By Steve Hunley

On Wednesday afternoon May 1, 2019, Knoxville-Knox County Planning released the long awaited Recode Draft 5. Recode Draft 4 came in at 287 pages. Draft 5 increased that by 48% to 425 pages. Despite the prior commitment of Knoxville City Council in the third city council workshop on Recode to hold another workshop with the public to review Draft 5, the city administration unilaterally decided to hold a Special Called Meeting on May 14 at 3:00 p.m. to vote on Recode Draft 5.  City council will vote on Recode Draft 5 without a workshop for city council members. It is unclear how the city council members are supposed to understand the new 138 pages other than just reading the long document by themselves.

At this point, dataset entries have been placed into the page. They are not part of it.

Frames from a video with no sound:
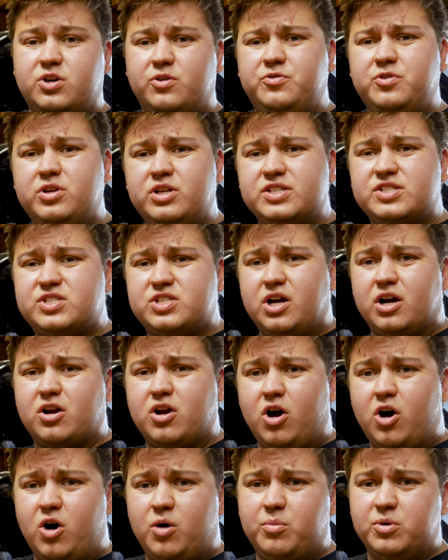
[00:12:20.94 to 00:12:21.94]
if you can suck
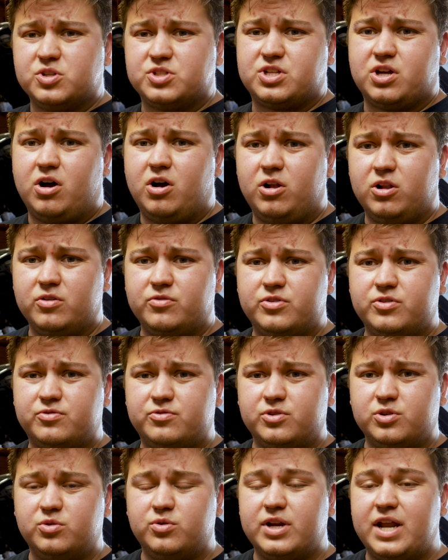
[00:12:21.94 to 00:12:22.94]
almost all of the
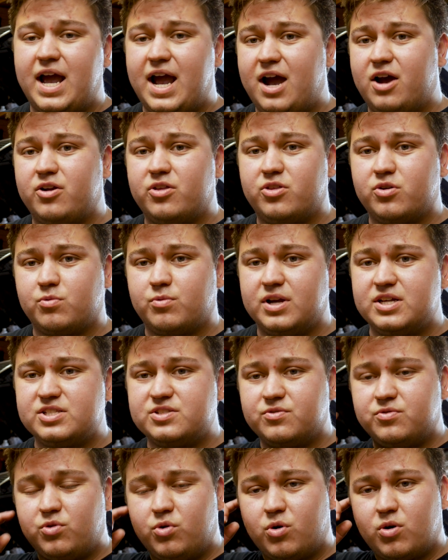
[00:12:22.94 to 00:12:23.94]
fluid out of the
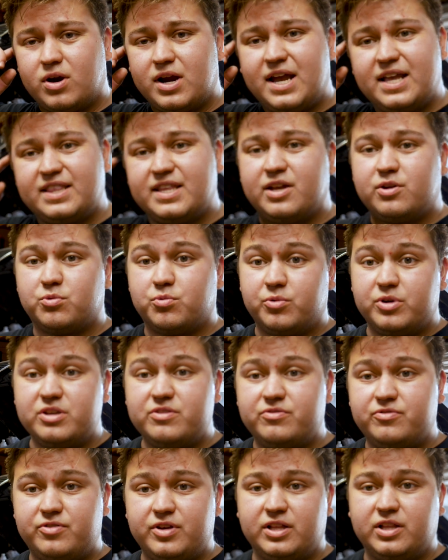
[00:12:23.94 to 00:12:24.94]
reservoir and then
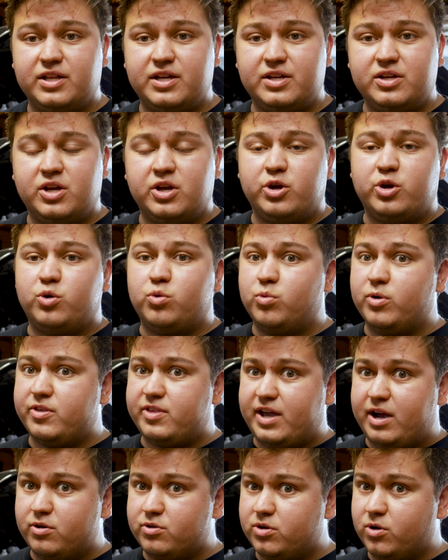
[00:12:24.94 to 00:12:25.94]
refill it
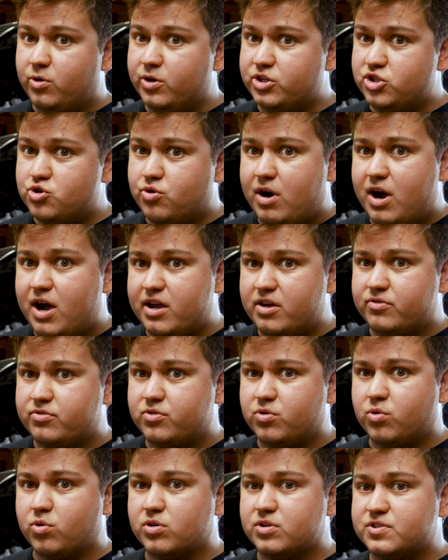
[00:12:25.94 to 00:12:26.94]
without going dry, of
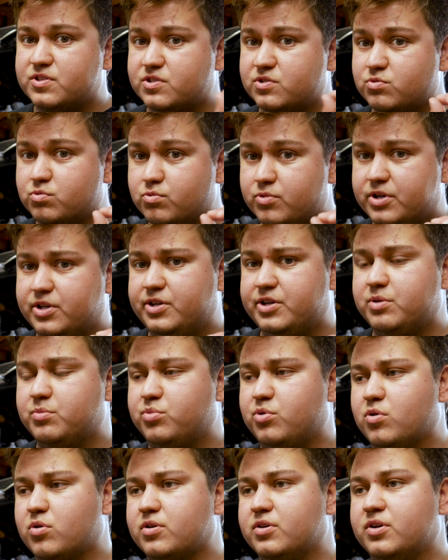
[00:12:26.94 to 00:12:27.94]
course, is really
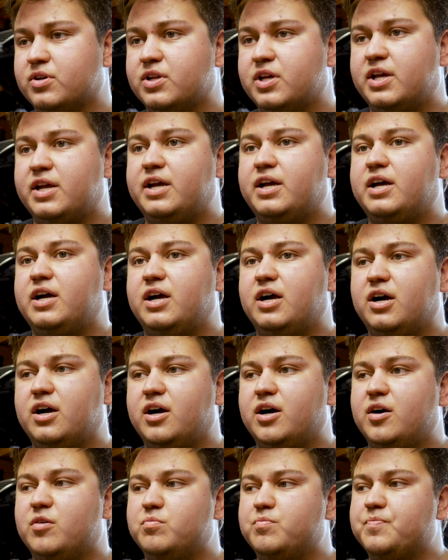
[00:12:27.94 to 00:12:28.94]
important,
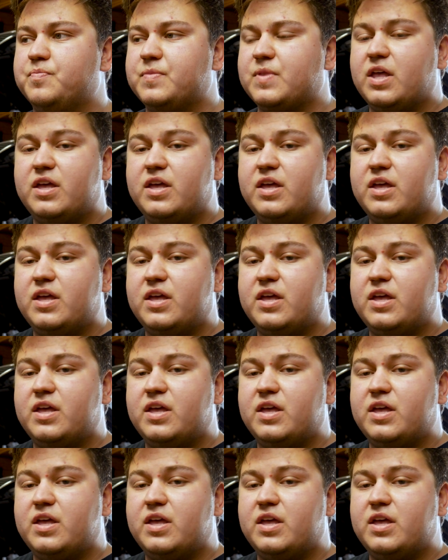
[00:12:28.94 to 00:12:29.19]
then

Recode is the complete overhaul of all residential and commercial zoning in the City of Knoxville. It replaces sixty years of zoning with the now 425 page Recode Draft 5. If you do not know what Recode is, you are in the vast majority of the 180,000 people in Knoxville.

On Wednesday morning the WETR Real News 92.3 FM radio program veteran, political commentator and former co-leader of the Tennessee Conservative Union Kelvin Moxley joined long time property developer and real estate expert Victor Jernigan to announce their new radio program IPR, the intersection of politics and real estate which will be on every Saturday morning at 10:00 a.m. on WETR 92.3 FM.  Morning host Mr. Henry asked both Moxley and Jernigan how many people in Knoxville knew what Recode is. Moxley said three percent of the people in the city knew about Recode. Jernigan said four percent and no more than five percent. There has been much comment on the way the City of Knoxville chose to notify property owners.

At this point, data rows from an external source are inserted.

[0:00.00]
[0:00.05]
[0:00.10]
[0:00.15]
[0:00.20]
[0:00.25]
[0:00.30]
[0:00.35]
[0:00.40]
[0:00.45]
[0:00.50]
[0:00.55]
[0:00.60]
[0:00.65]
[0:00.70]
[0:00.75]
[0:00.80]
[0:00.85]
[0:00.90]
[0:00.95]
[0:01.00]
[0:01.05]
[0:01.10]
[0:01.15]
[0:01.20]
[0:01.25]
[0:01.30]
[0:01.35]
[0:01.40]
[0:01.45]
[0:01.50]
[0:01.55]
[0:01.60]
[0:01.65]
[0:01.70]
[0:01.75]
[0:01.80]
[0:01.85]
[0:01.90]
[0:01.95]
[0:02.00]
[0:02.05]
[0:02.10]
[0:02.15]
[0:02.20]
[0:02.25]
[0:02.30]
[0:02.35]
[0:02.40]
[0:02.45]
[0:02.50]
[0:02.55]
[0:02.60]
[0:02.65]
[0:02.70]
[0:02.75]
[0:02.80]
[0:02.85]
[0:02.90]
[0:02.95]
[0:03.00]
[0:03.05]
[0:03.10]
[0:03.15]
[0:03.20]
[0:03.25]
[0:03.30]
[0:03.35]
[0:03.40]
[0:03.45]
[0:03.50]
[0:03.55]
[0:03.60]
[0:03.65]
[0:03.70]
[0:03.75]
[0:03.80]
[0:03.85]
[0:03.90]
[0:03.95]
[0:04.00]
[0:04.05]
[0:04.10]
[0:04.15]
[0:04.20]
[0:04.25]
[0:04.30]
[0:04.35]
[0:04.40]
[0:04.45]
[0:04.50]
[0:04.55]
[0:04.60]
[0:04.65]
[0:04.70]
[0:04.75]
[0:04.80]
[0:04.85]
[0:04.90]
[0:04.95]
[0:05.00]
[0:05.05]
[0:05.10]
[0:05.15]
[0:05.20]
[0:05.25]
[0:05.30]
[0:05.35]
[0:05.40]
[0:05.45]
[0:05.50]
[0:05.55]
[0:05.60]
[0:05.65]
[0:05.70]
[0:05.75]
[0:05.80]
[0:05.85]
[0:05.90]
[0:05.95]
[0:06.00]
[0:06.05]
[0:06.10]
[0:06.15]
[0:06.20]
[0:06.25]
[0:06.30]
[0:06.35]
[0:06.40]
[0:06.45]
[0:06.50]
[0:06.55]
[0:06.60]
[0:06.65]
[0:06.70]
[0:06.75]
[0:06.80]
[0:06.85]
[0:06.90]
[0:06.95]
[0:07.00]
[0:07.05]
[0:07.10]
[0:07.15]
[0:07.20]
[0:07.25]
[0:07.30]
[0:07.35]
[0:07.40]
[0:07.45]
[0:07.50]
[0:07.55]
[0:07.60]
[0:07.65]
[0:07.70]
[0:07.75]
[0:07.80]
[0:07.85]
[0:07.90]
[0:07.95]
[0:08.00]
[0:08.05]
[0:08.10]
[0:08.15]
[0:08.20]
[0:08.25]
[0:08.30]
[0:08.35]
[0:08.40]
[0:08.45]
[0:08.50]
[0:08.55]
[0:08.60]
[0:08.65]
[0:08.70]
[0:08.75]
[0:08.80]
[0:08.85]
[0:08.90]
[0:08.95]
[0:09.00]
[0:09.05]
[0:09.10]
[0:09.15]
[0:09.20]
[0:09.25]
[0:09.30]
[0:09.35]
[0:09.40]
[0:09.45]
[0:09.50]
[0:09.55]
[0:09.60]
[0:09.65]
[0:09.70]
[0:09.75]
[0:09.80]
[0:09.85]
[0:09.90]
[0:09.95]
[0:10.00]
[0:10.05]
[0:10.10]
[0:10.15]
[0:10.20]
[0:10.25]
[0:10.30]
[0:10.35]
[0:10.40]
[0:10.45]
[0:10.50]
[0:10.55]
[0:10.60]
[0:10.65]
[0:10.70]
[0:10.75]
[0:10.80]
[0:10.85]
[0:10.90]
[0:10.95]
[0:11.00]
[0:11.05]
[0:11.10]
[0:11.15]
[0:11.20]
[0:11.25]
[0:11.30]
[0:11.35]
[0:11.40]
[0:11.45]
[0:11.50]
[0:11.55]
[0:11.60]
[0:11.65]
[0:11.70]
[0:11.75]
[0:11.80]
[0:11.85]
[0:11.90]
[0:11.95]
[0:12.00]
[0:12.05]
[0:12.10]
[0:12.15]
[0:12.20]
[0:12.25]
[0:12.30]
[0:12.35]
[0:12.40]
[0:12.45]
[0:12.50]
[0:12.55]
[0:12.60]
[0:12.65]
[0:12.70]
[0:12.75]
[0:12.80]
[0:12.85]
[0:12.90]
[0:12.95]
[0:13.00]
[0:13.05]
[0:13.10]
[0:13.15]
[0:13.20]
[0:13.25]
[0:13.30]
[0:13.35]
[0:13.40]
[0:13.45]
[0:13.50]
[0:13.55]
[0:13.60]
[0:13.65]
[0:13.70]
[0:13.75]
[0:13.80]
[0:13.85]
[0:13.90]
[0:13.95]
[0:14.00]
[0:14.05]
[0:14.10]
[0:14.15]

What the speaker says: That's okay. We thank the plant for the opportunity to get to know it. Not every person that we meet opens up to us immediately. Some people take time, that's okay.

The Knoxville City Council passed unanimously emergency Ordinance O-187-2018 on December 18, 2018. The purpose of that ordinance was to state that the City of Knoxville did not have to notify property owners about Recode. In the second workshop in city council on Recode the council decided they would notify the 50,000 property owners affected even though Knoxville City Council claimed they had no requirement by law to do so. The Recode mailing notice that was sent out to property owners told them to go to https://recodeknoxville.com and enter their address to pull up a map they could look at. But it did not inform them if their property would be up-zoned or downzoned. If a property is up-zoned the property taxes will go up.

A look at the various drafts of Recode show a steady number of pages until the huge increase with Recode Draft 5. Recode Draft 1 came in at 213 pages. Recode Draft 2 came in at 225 pages. Recode Draft 3 came in at 210 pages. Recode Draft 4 at 287 pages. Recode Draft 5 at 425 pages.

There is no commentary at https://recodeknoxville.com as to why the final Recode Draft 5 increased so much in the number of pages. There is also no mention that there will be no public or private city council workshop to discuss Recode Draft 5. The City of Knoxville administration has made no comment on why the previously promised workshop on Recode Draft 5 was halted. There was a public notice of the Special Call Meeting on May 14 at 3:00 p.m. in the afternoon but only The Knoxville Focus and WETR 92.3 FM informed the public of this special called meeting.